Apart from the images, reproduce every record word for word.
++++ Task material ++++
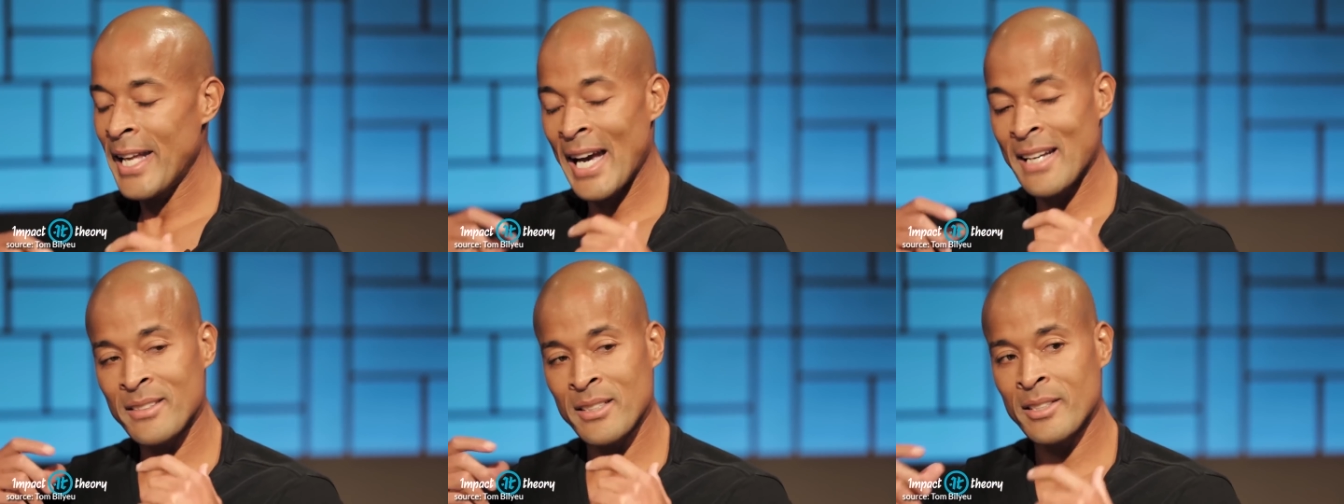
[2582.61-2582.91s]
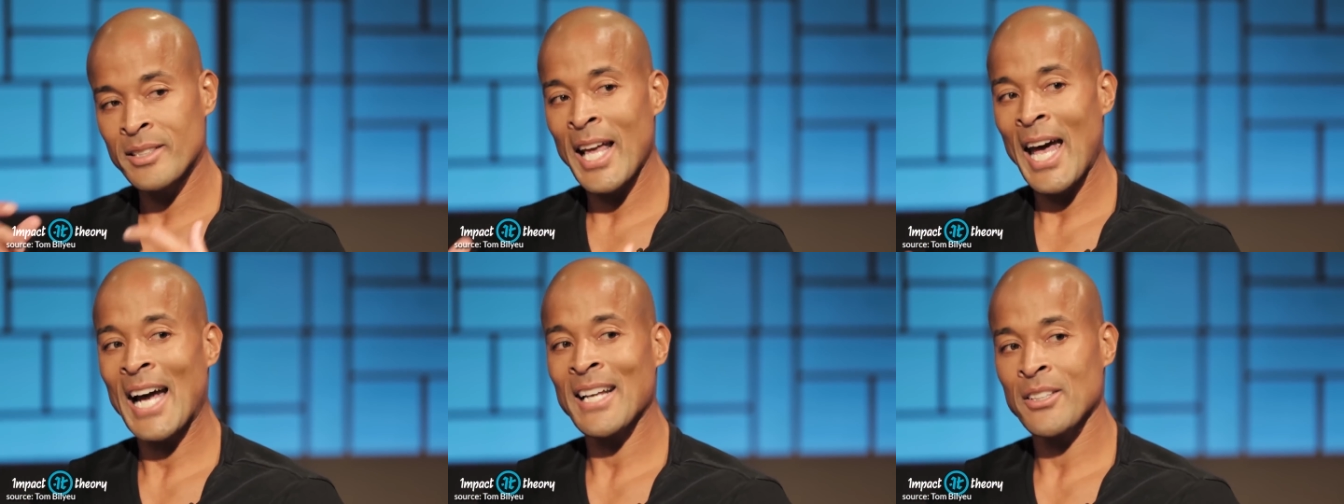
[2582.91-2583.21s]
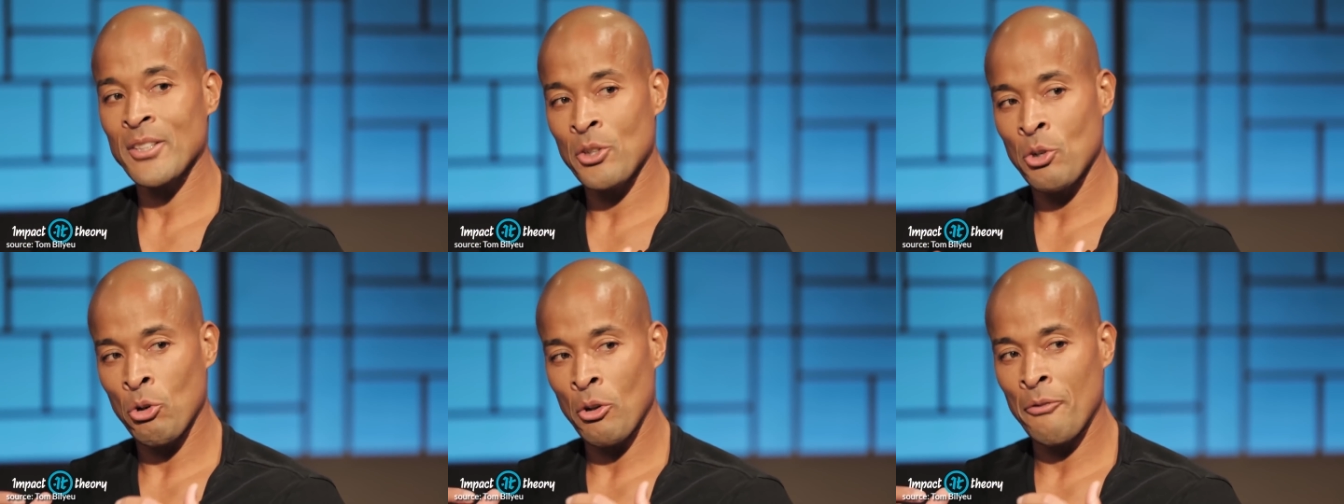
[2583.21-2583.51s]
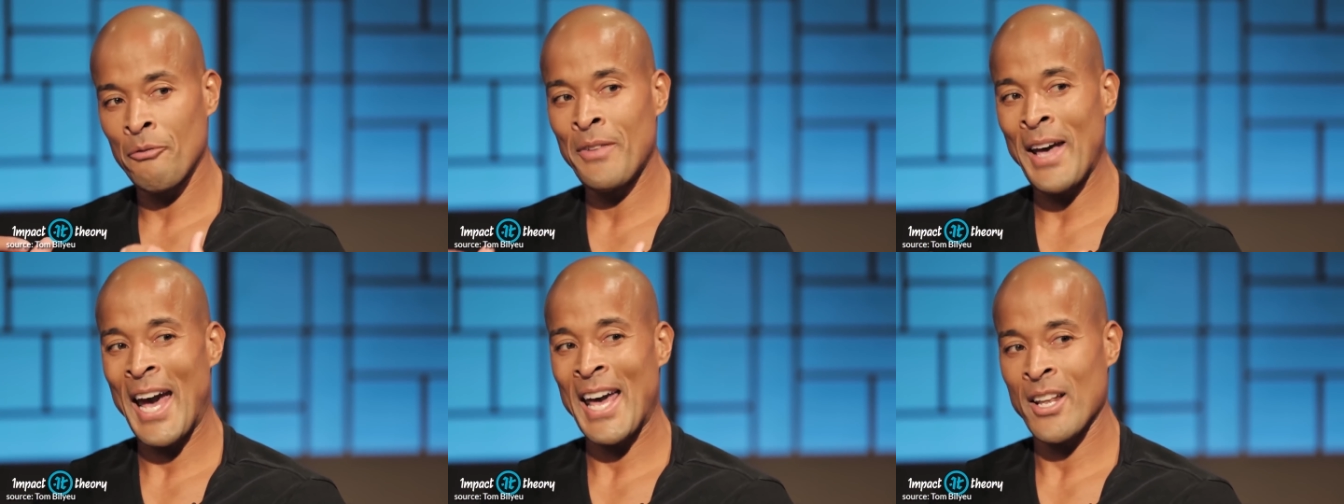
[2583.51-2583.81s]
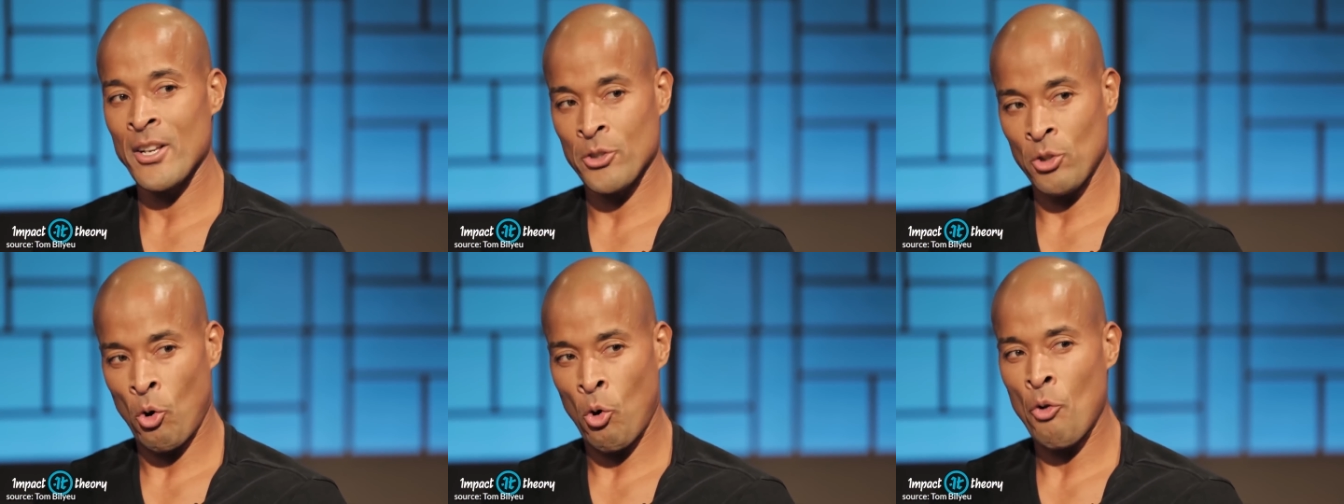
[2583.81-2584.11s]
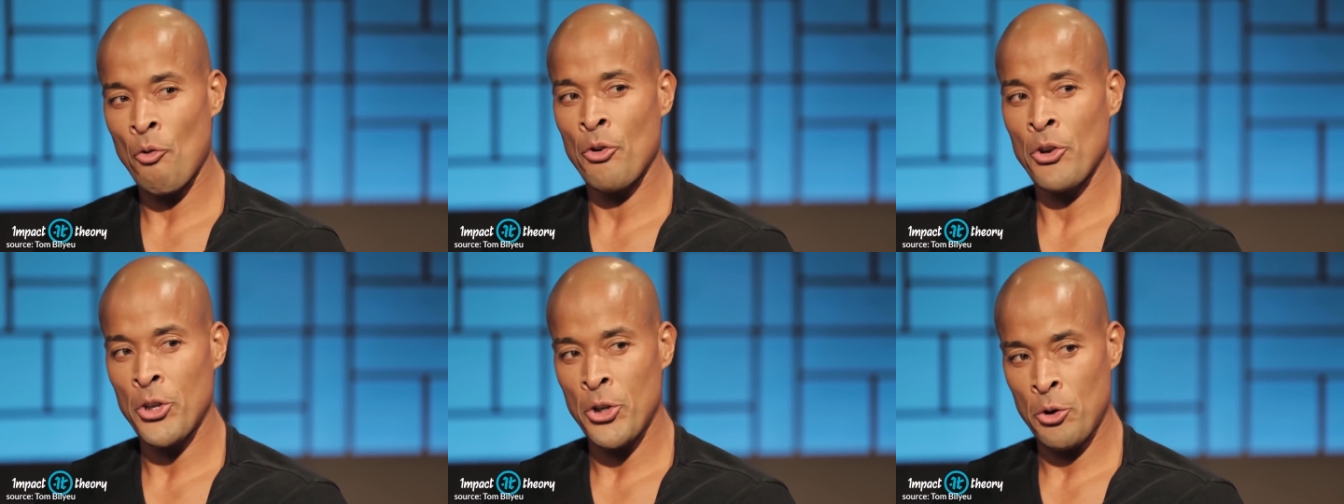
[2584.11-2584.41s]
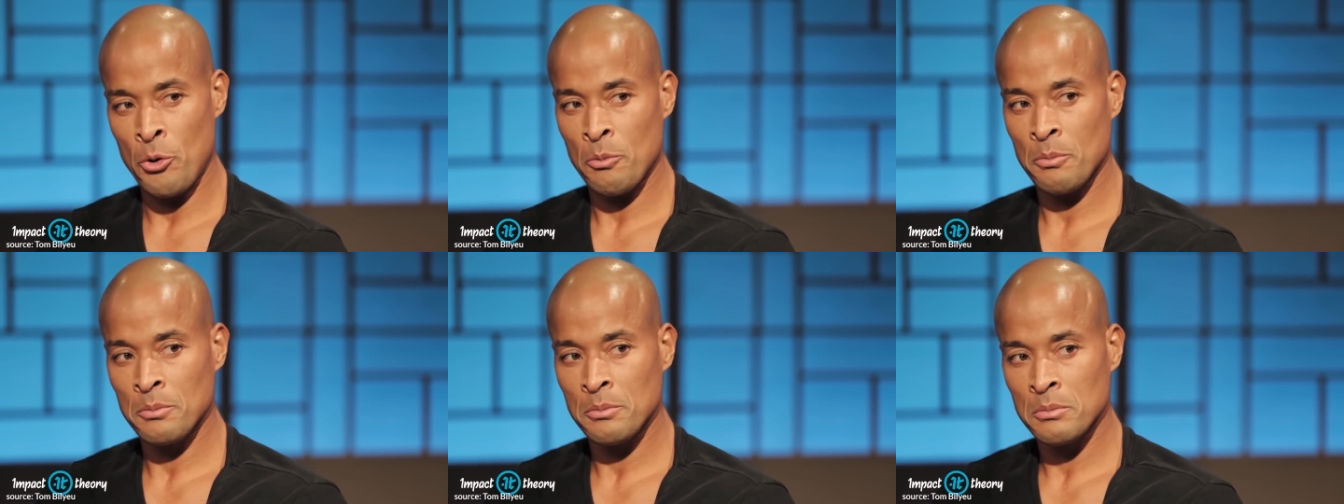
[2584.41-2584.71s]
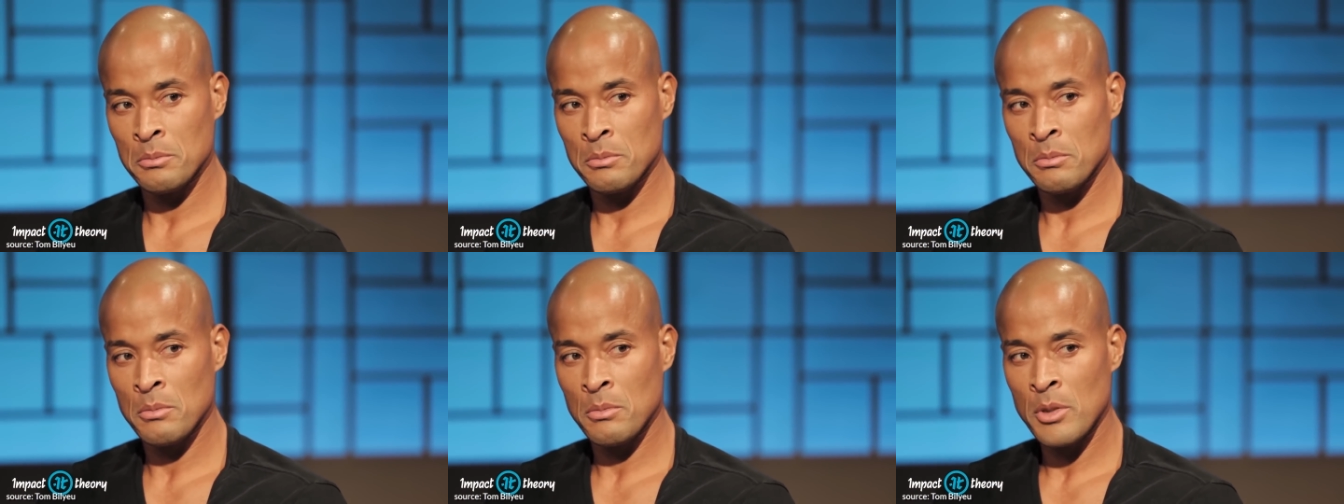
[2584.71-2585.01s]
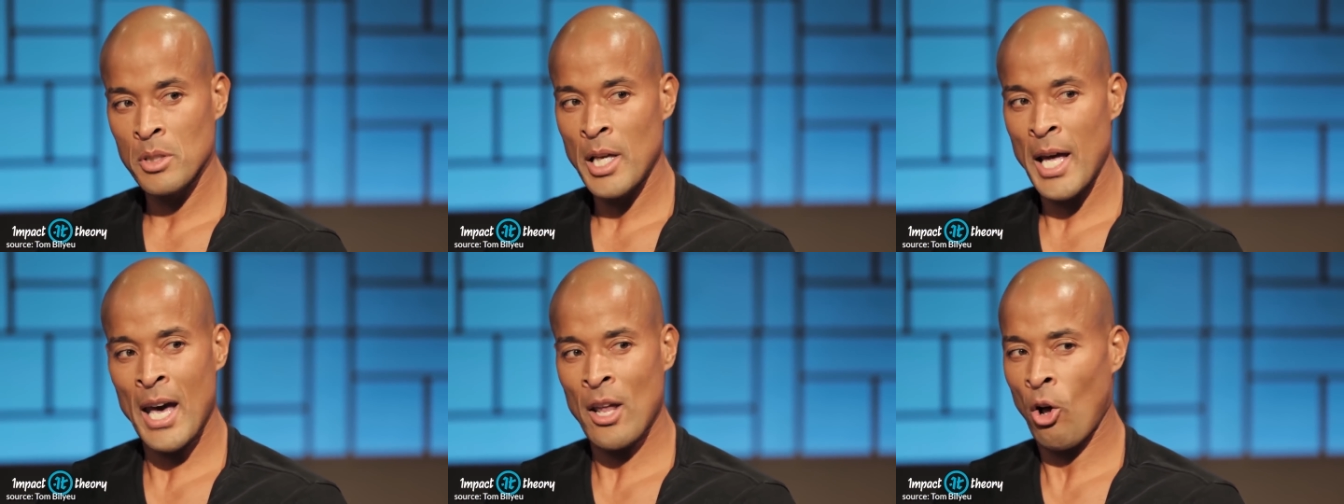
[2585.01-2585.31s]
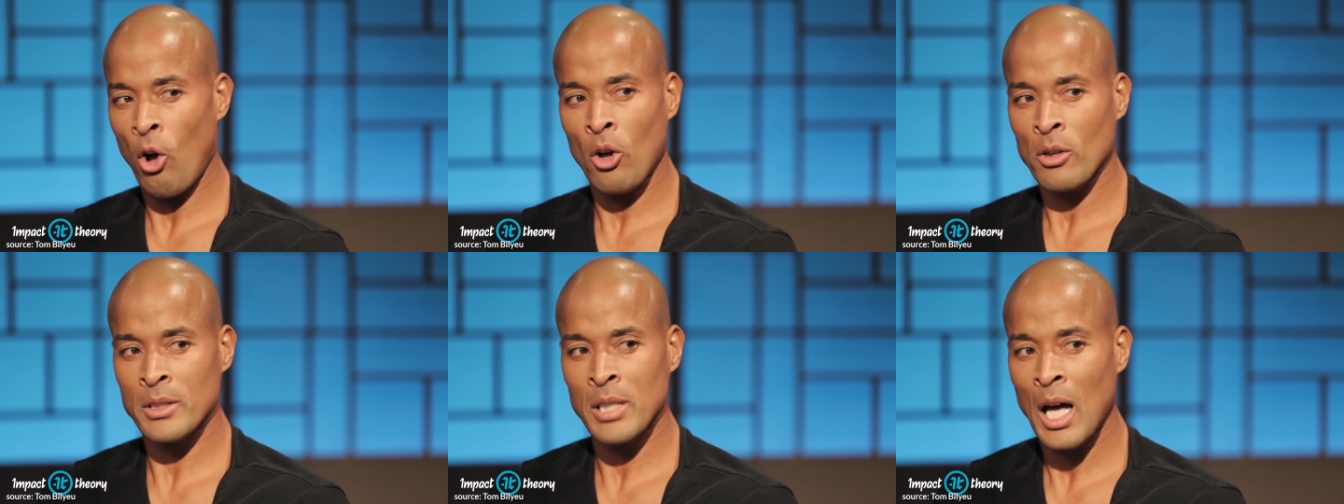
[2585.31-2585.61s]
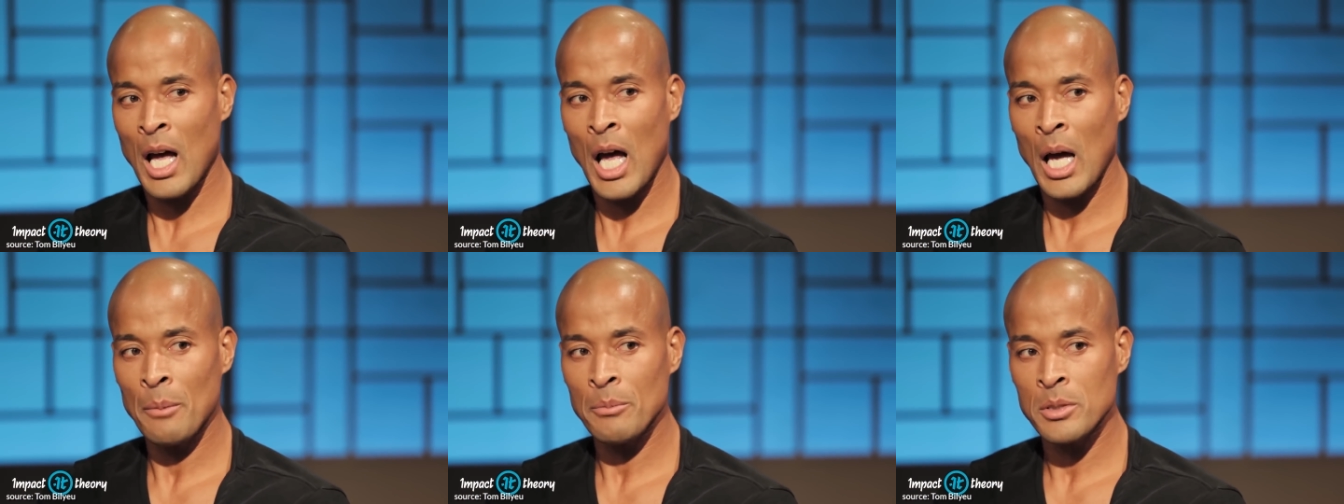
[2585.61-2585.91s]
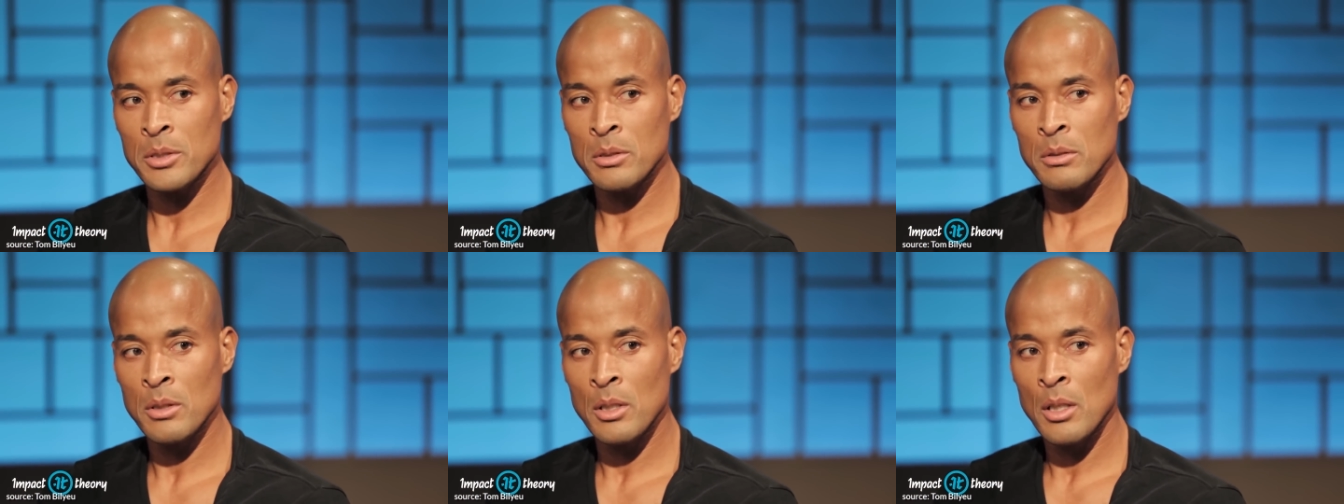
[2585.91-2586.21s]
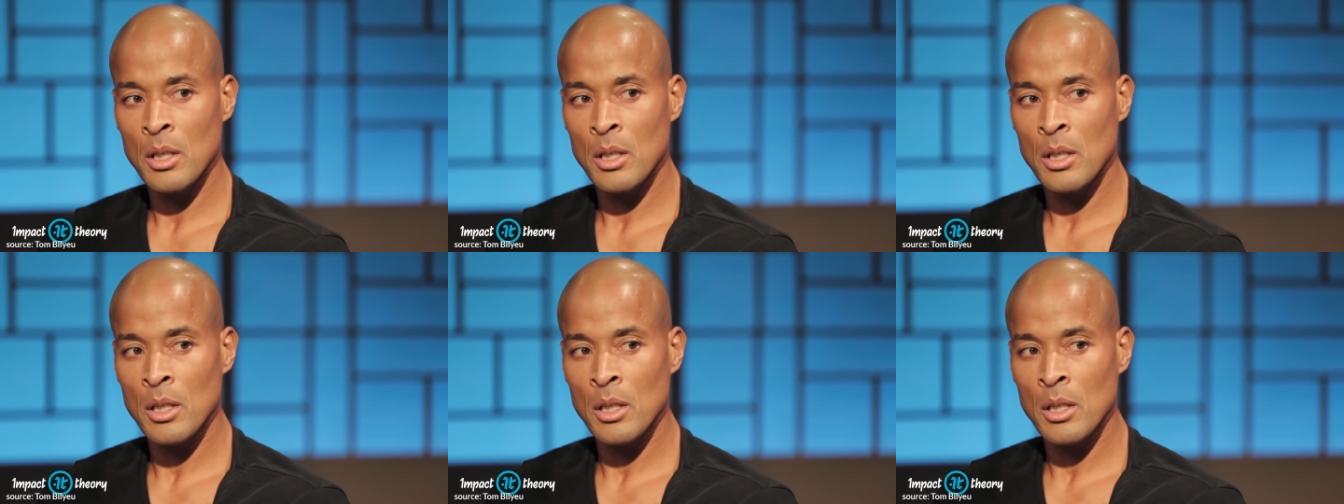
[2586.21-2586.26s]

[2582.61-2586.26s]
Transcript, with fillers: has the tactical advantage over you at all times.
++++
**Task solution**
[2582.61-2582.91s]
[2582.91-2583.21s]
[2583.21-2583.51s]
[2583.51-2583.81s]
[2583.81-2584.11s]
[2584.11-2584.41s]
[2584.41-2584.71s]
[2584.71-2585.01s]
[2585.01-2585.31s]
[2585.31-2585.61s]
[2585.61-2585.91s]
[2585.91-2586.21s]
[2586.21-2586.26s]

[2582.61-2586.26s]
Transcript, with fillers: has the tactical advantage over you at all times.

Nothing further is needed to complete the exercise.